_Exercise_.
Print the listing below exactly, minus its pictures.
*** Material supplied ***
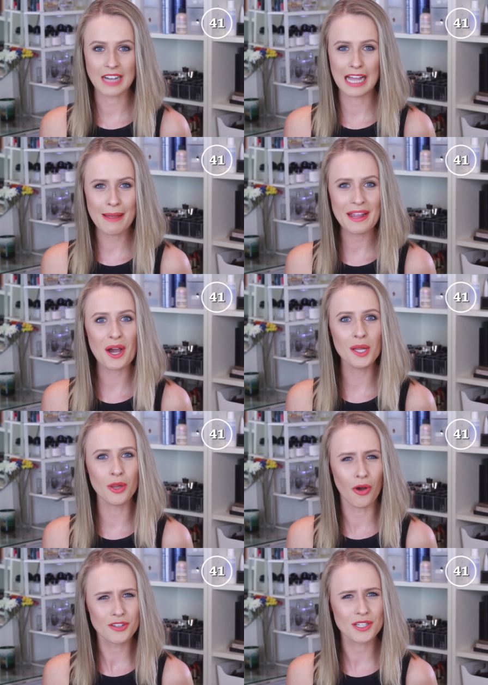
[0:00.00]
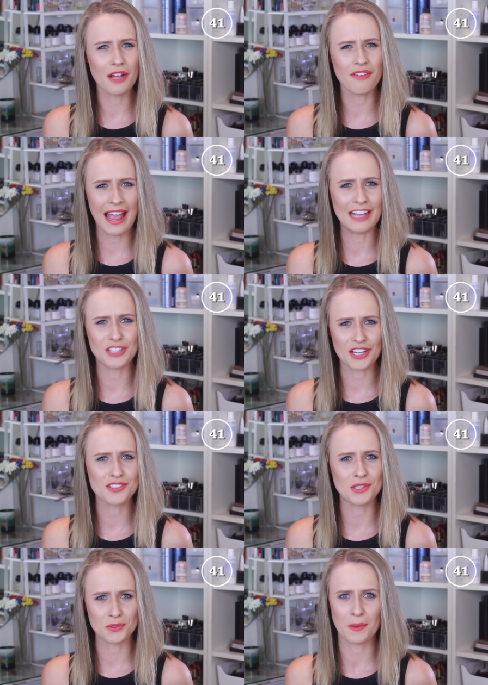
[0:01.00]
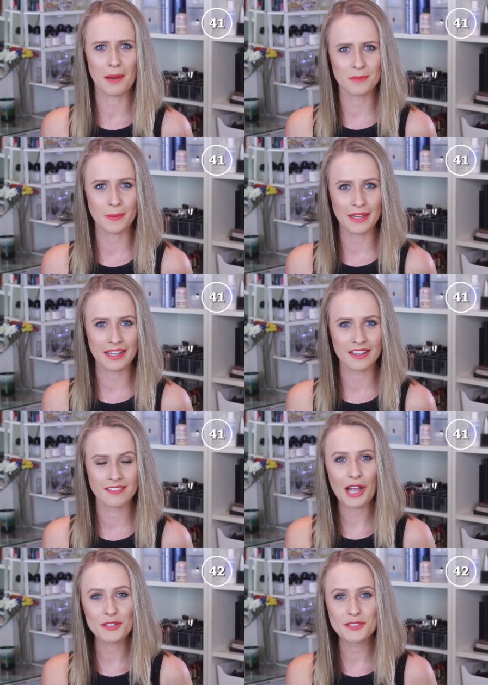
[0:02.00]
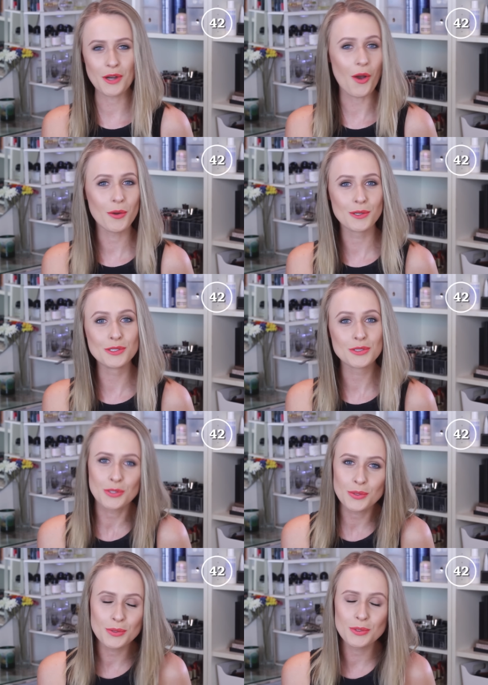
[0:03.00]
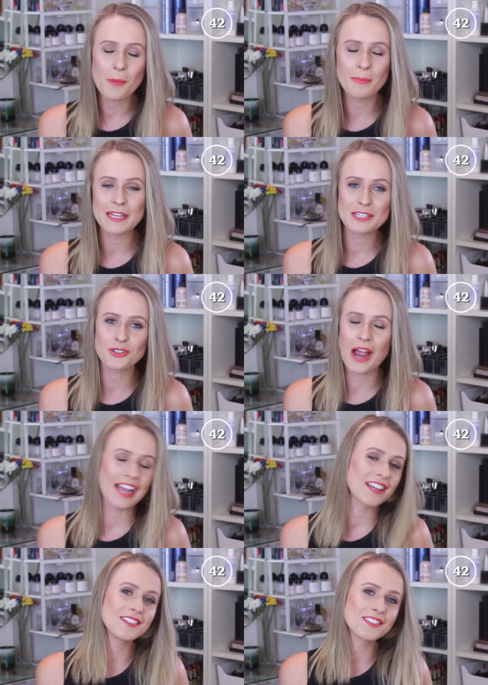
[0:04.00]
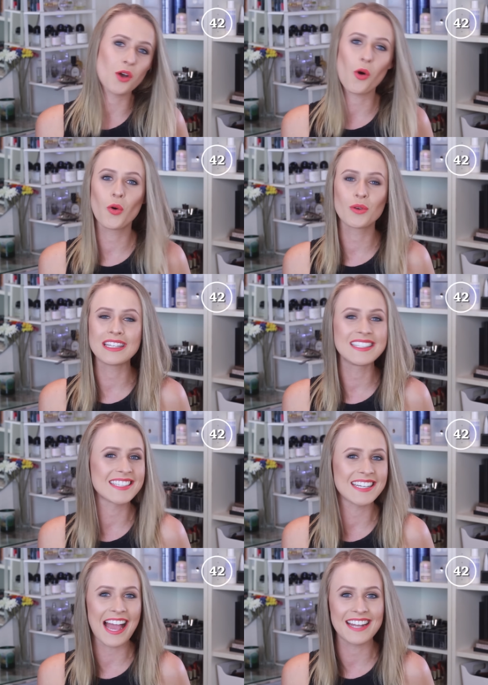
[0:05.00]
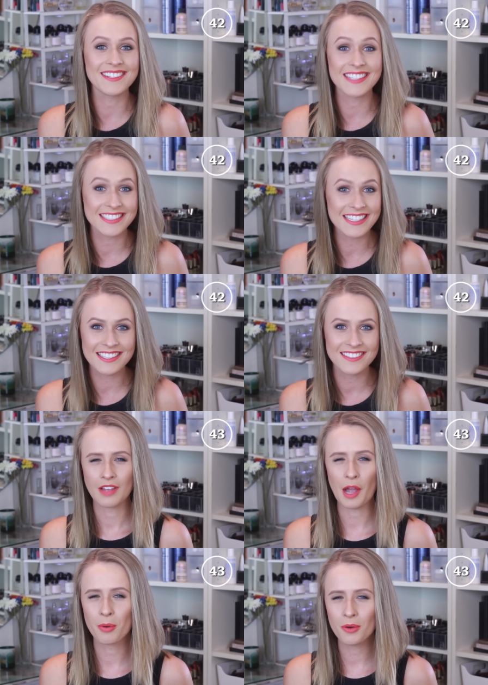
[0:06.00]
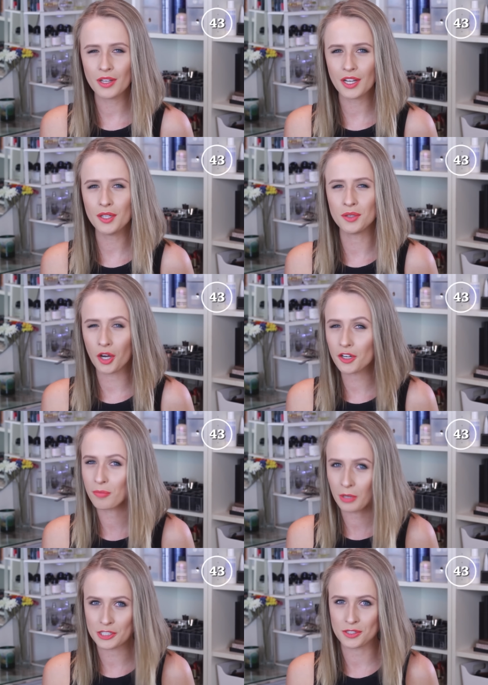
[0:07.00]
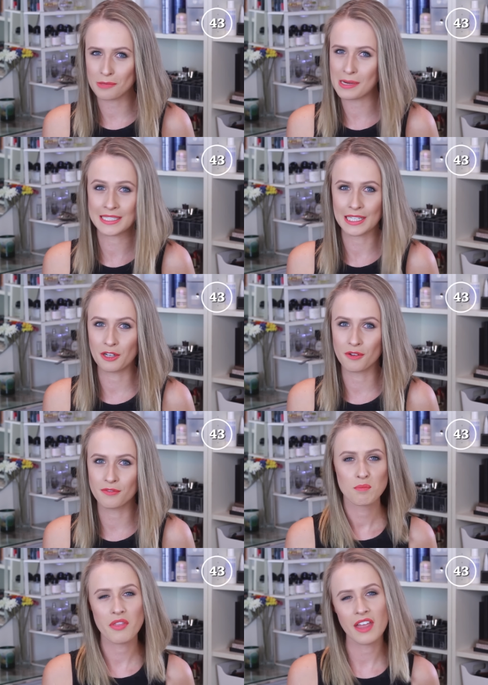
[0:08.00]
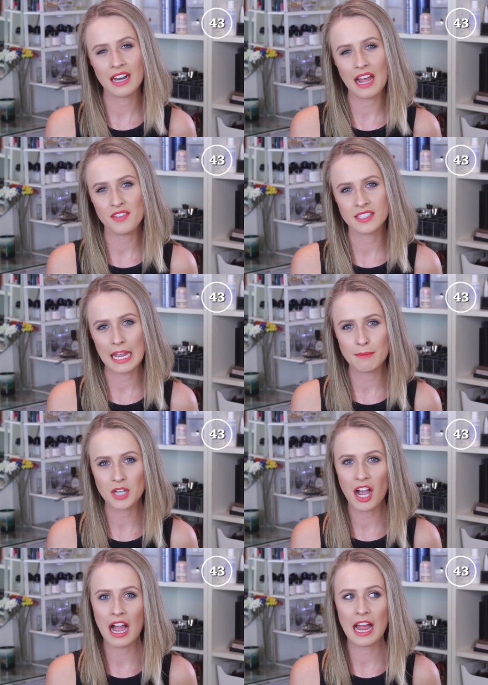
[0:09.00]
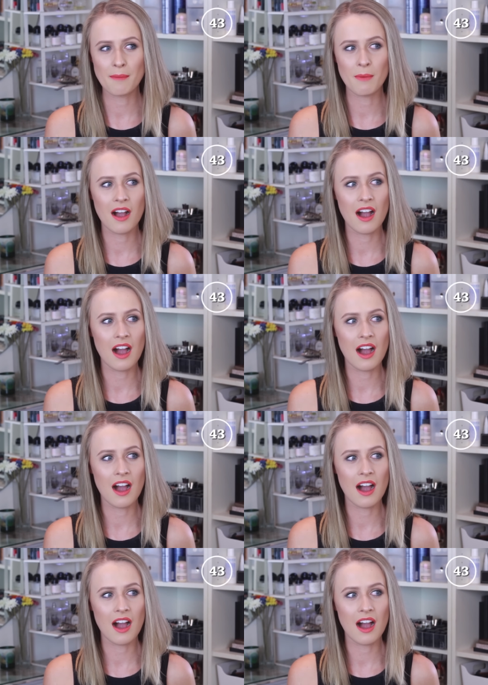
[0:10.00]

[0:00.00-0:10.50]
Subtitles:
I make a lot of hand gestures when I'm speaking. I used to own two bearded dragons called Lizzie and Dizzy. I put a lot of pressure on myself, but then at the same time,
*** End of Material supplied ***
_Task solution_.
[0:00.00]
[0:01.00]
[0:02.00]
[0:03.00]
[0:04.00]
[0:05.00]
[0:06.00]
[0:07.00]
[0:08.00]
[0:09.00]
[0:10.00]

[0:00.00-0:10.50]
Subtitles:
I make a lot of hand gestures when I'm speaking. I used to own two bearded dragons called Lizzie and Dizzy. I put a lot of pressure on myself, but then at the same time,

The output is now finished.